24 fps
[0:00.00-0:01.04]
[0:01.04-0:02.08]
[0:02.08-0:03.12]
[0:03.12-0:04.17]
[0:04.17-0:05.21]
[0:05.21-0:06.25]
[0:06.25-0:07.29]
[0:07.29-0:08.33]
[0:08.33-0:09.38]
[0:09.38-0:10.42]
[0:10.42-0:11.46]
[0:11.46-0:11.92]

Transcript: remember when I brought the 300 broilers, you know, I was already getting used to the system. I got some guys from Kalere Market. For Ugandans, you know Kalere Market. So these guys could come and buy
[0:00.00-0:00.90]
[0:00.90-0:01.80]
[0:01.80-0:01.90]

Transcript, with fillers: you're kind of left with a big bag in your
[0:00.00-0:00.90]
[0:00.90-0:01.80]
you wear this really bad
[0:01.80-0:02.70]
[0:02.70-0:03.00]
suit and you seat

-- Task item --
Whenever the string "Transcript" turns up in a line above, copy that line out.

-- Expected output --
Transcript: remember when I brought the 300 broilers, you know, I was already getting used to the system. I got some guys from Kalere Market. For Ugandans, you know Kalere Market. So these guys could come and buy
Transcript, with fillers: you're kind of left with a big bag in your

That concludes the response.